Entries shown: Begin
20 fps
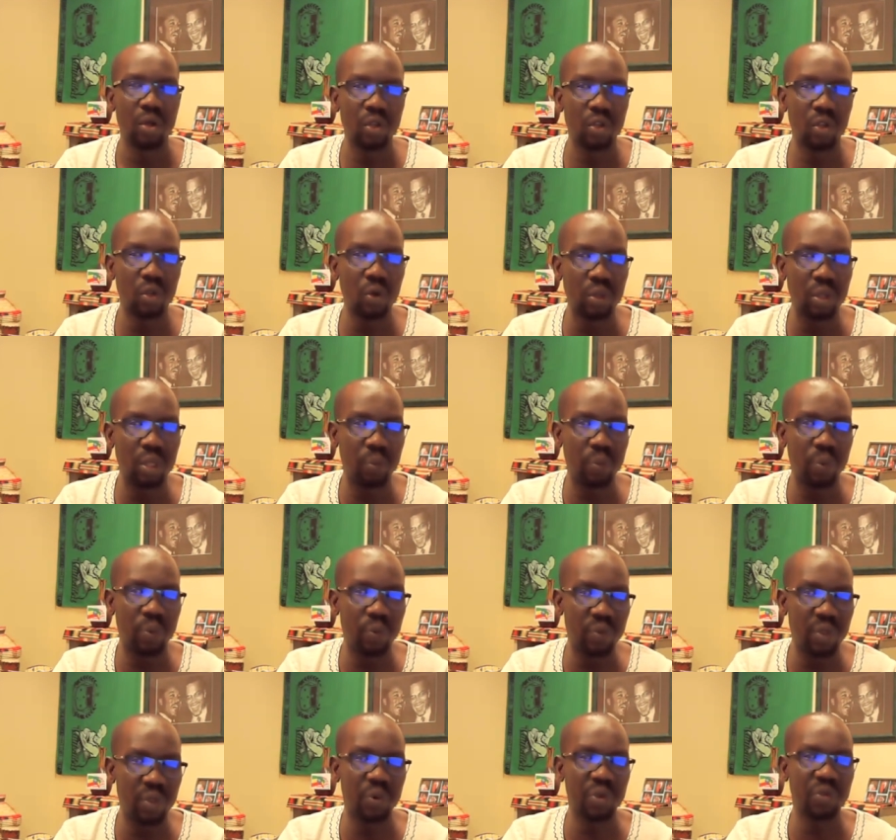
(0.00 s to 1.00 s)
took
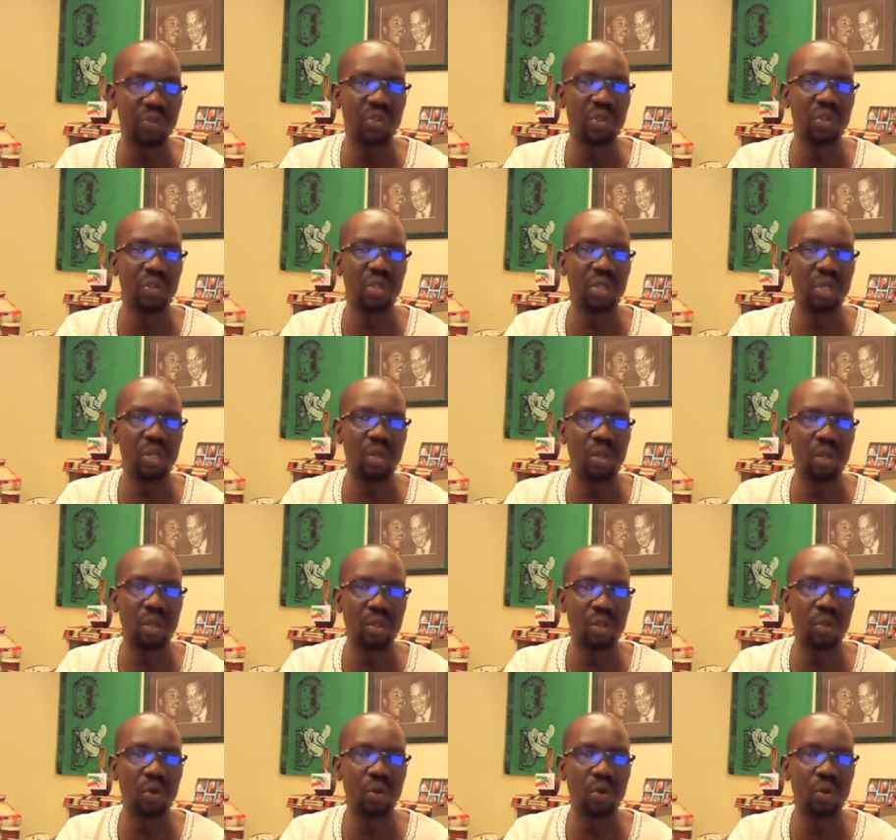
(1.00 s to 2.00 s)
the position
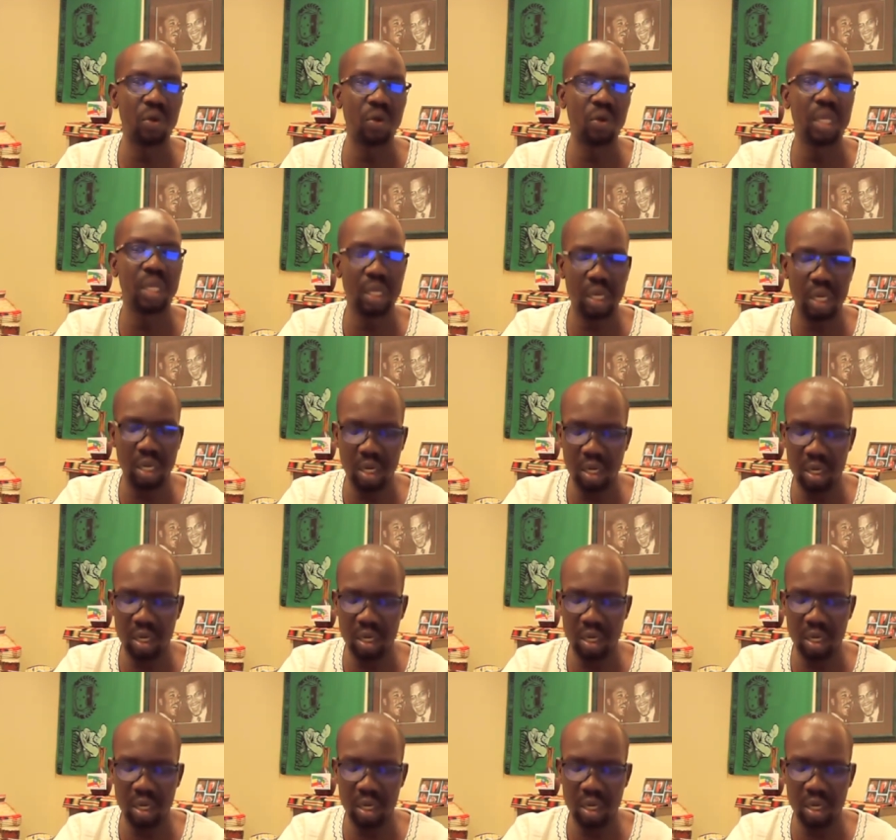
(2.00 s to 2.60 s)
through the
Entries shown: End
Entries shown: Begin
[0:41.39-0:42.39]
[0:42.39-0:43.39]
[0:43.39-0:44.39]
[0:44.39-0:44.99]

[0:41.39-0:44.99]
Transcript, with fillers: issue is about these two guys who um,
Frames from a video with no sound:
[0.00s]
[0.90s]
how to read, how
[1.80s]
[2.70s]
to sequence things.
Entries shown: End
Your goal: Copy every line above in which the string "with" shows up.

Answer section:
Transcript, with fillers: issue is about these two guys who um,
Frames from a video with no sound:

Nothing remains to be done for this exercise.